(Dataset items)
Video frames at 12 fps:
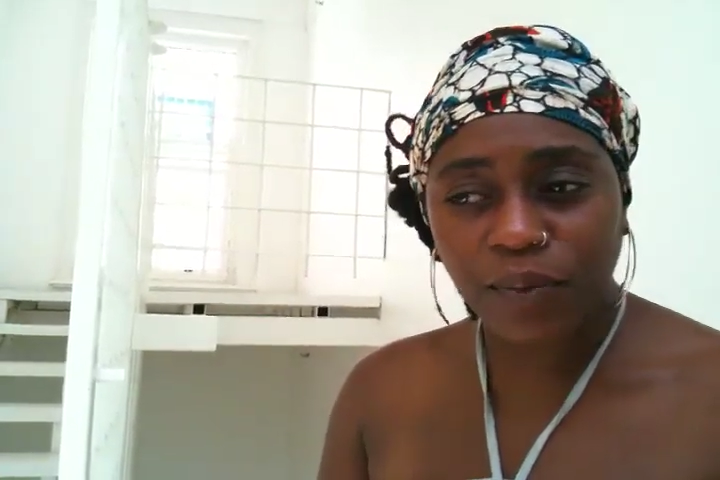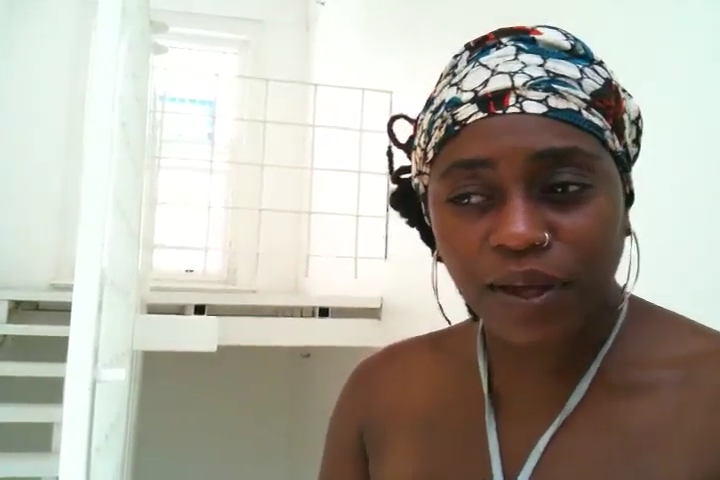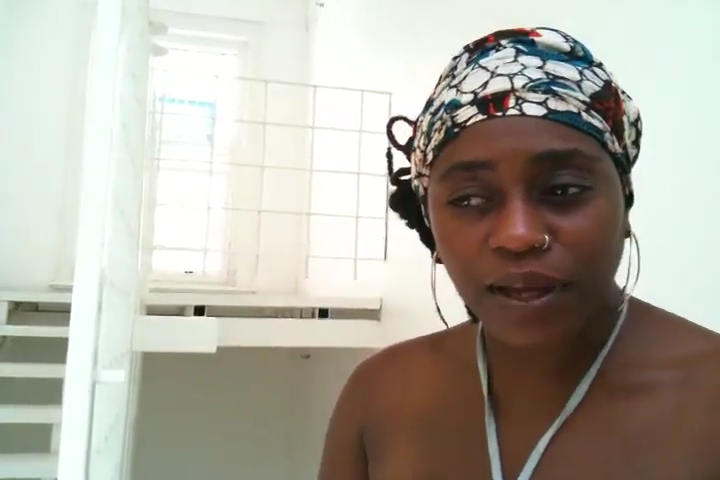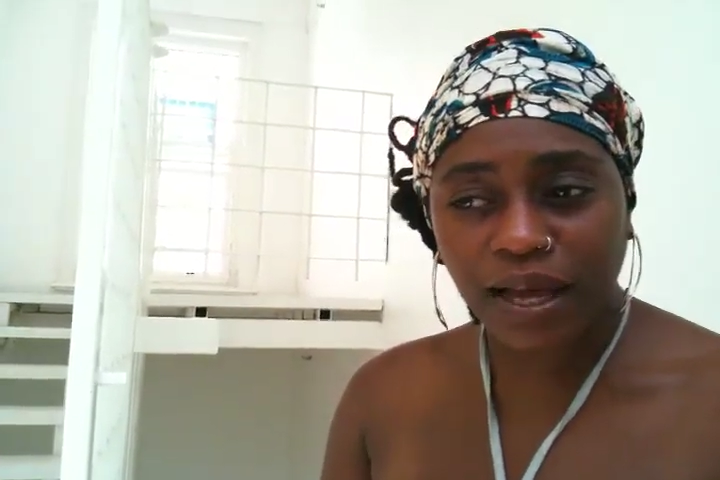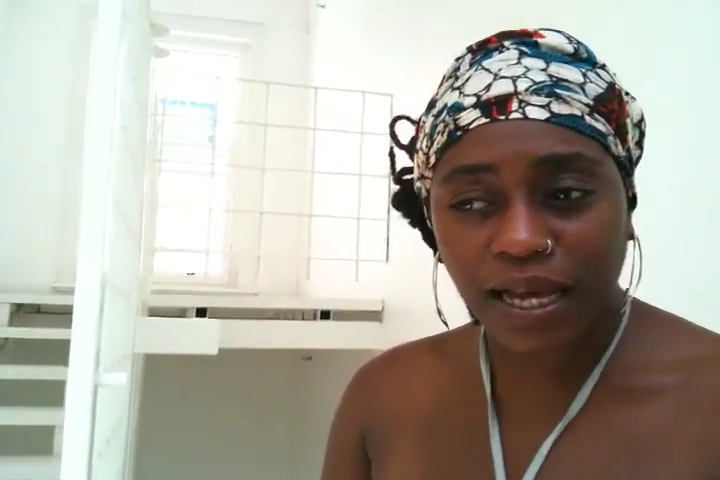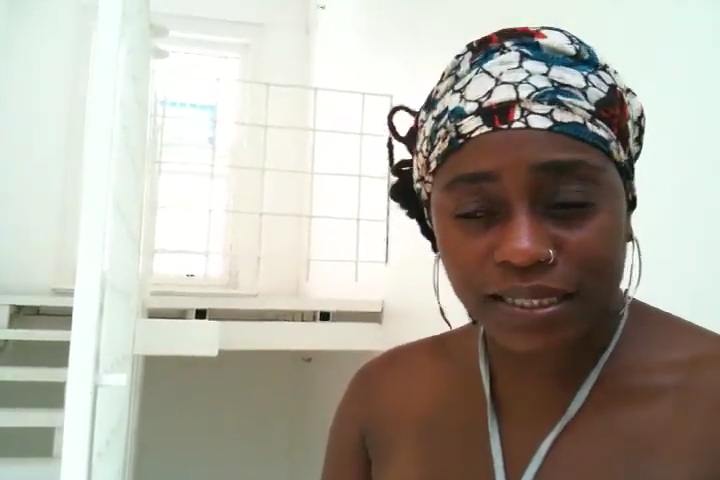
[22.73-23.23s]

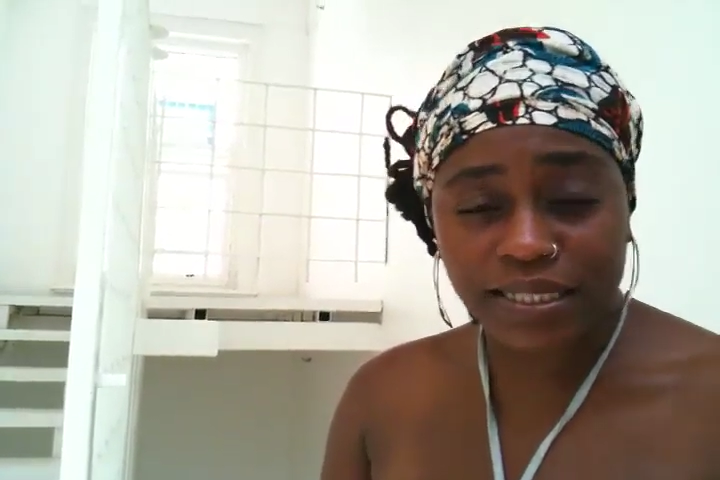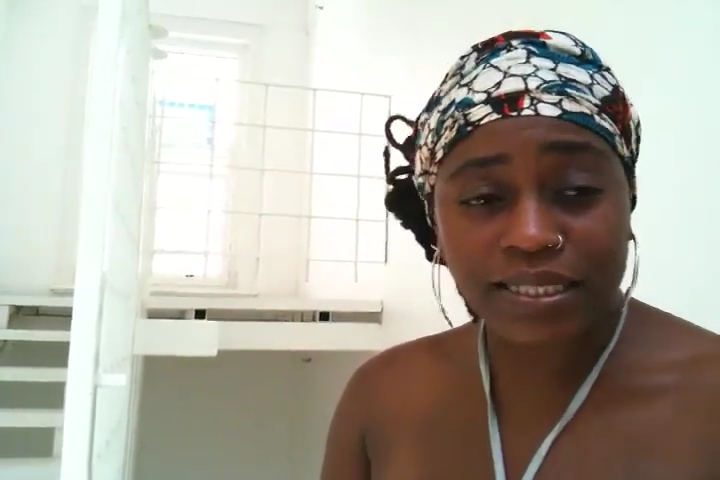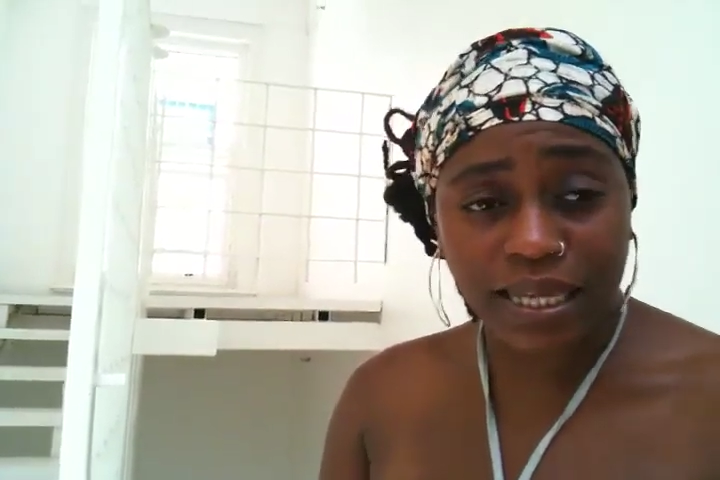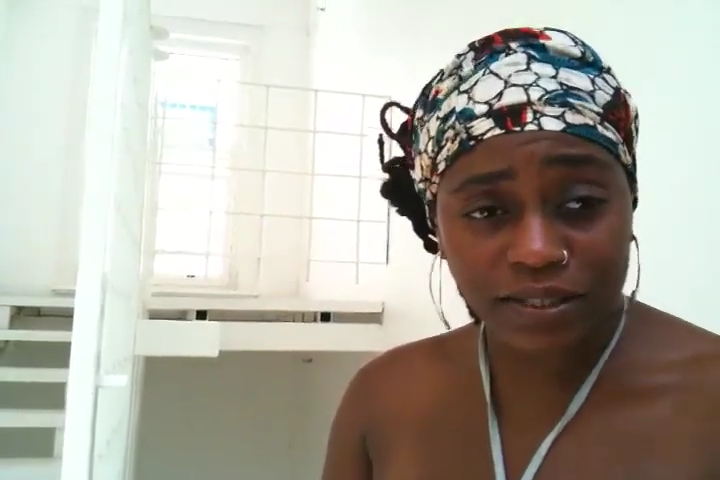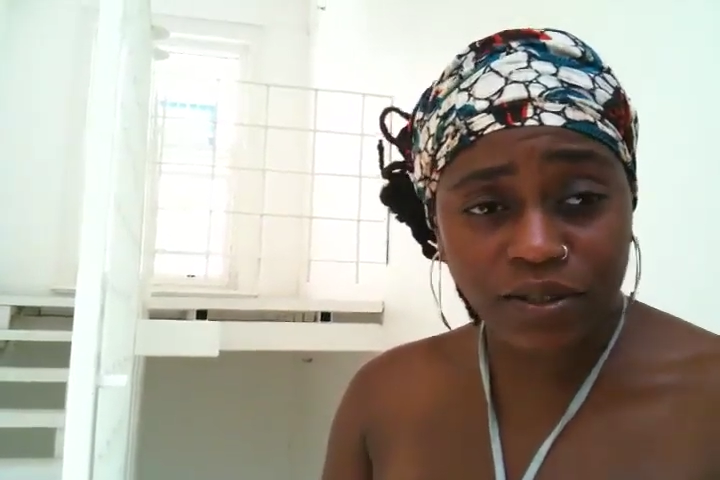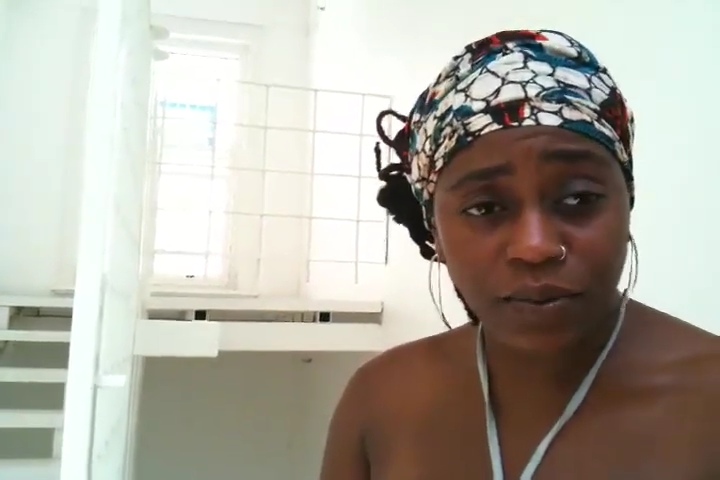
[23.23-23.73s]
we had to
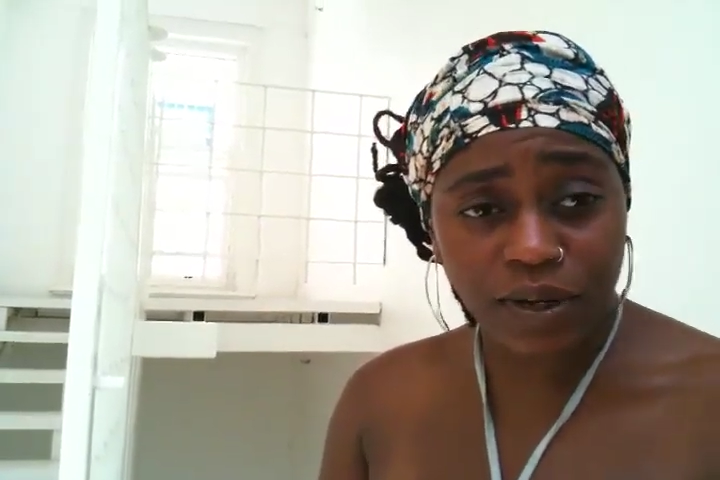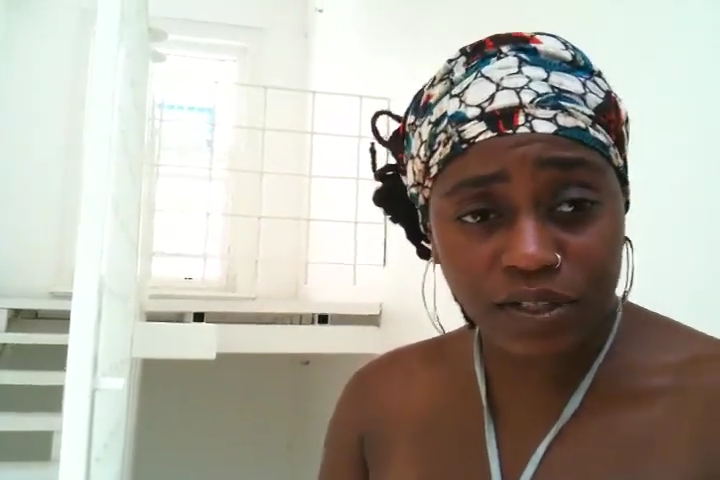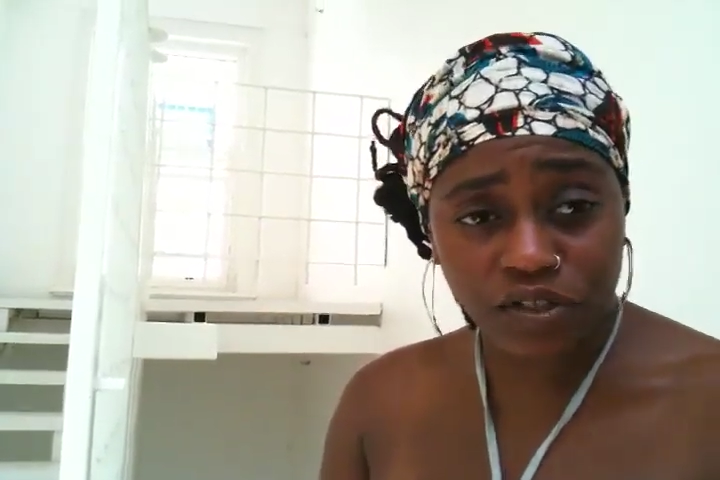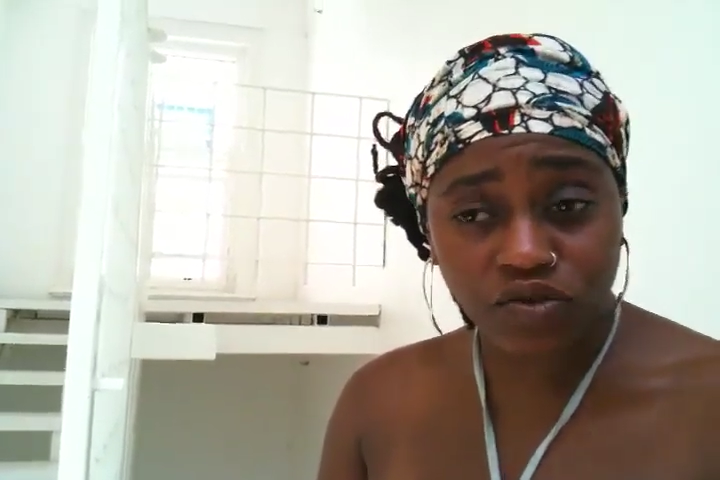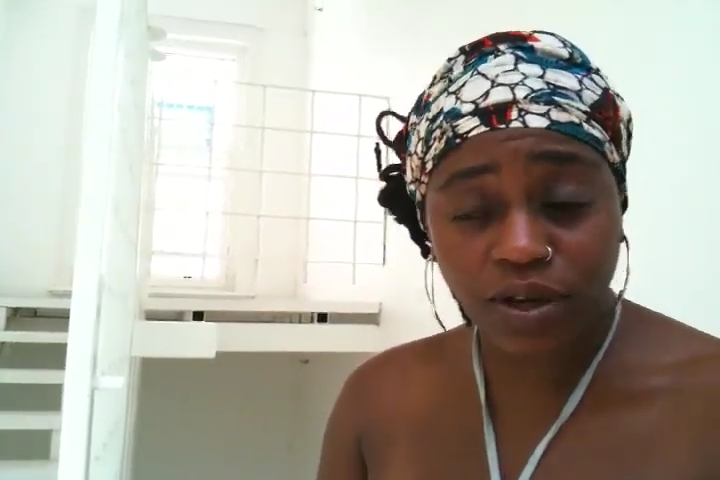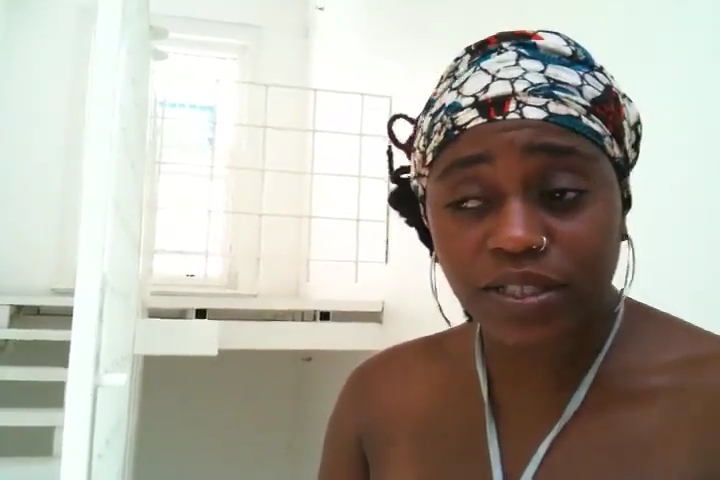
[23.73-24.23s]
set to work
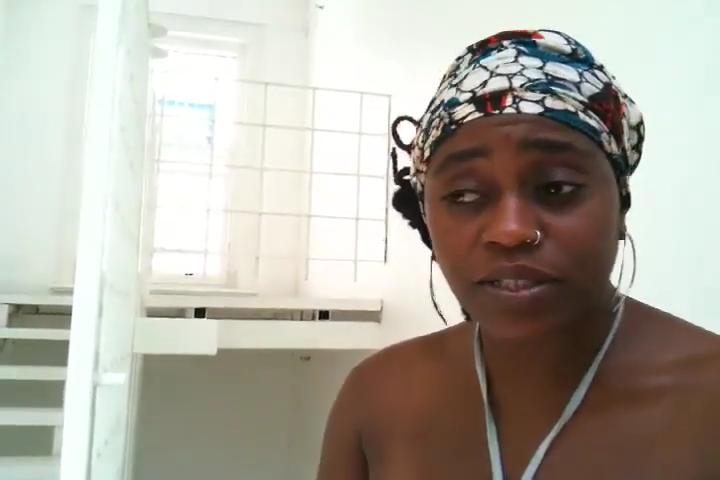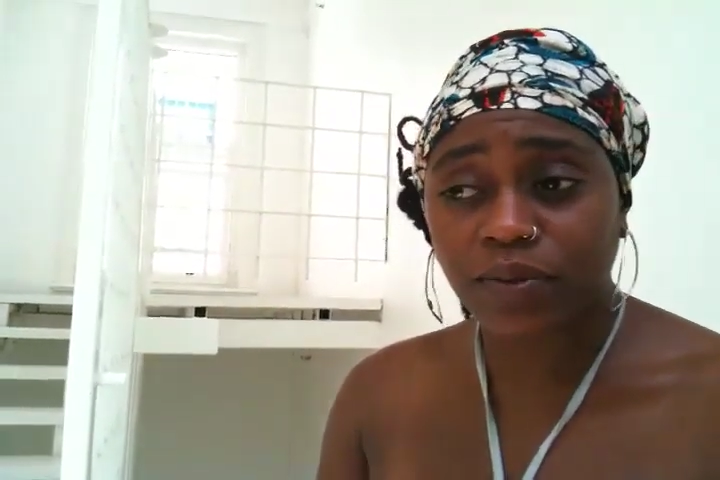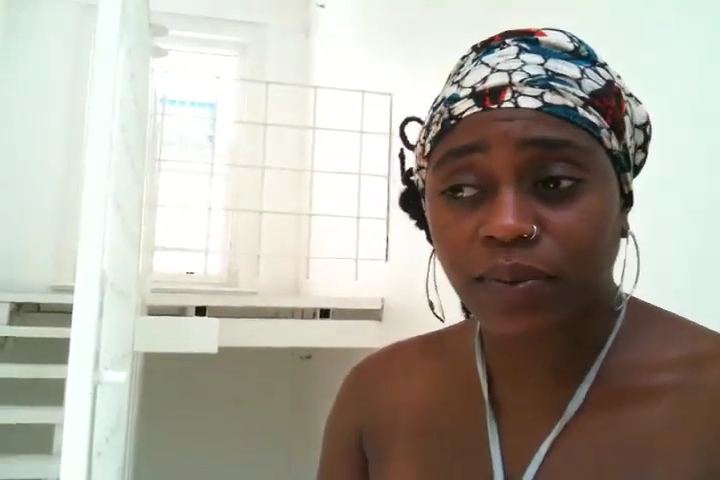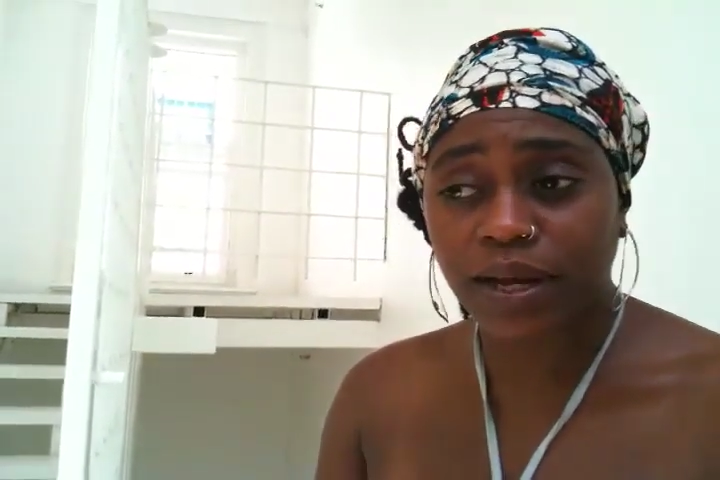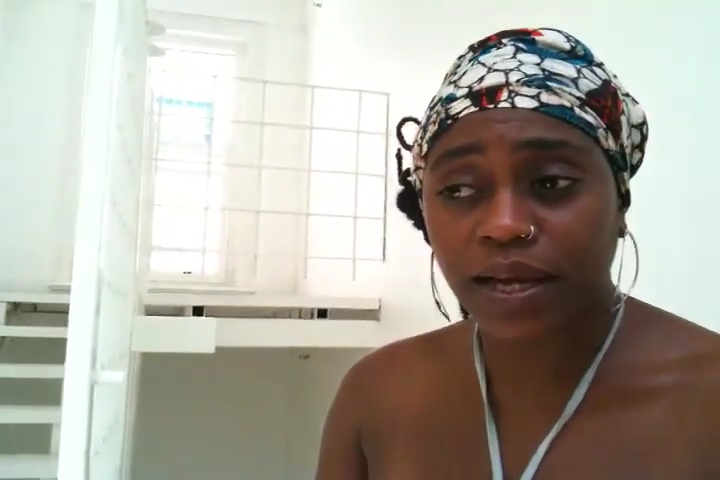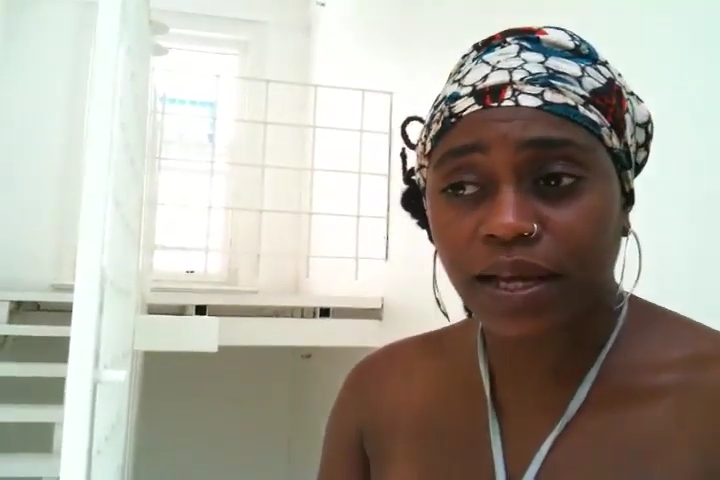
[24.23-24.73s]
straight
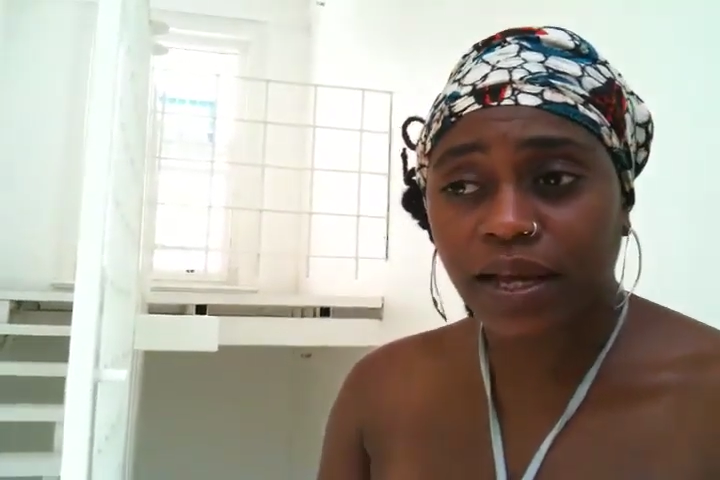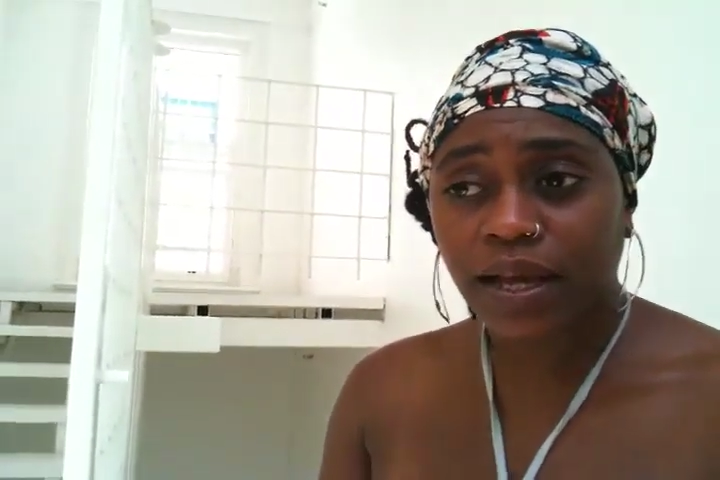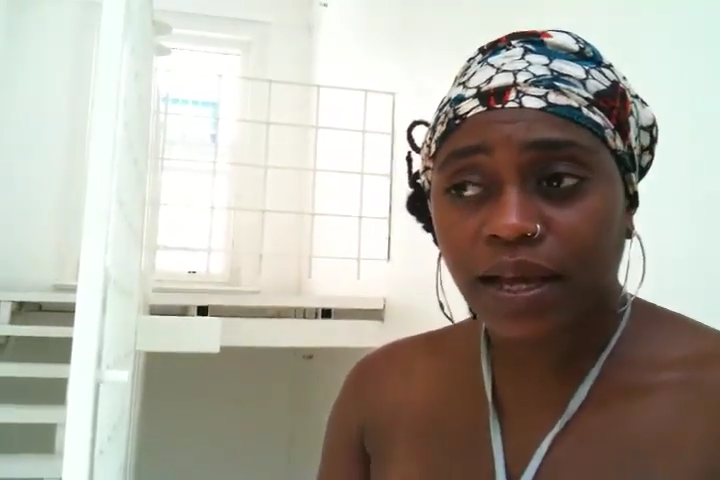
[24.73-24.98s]
away.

__TASK STATEMENT__. Omit all pictures and write out, exactly, only the lines from the line containing "[22.73-23.23s]" through the last line of the entries above.

__REPLY TO THE EXERCISE__.
[22.73-23.23s]

[23.23-23.73s]
we had to
[23.73-24.23s]
set to work
[24.23-24.73s]
straight
[24.73-24.98s]
away.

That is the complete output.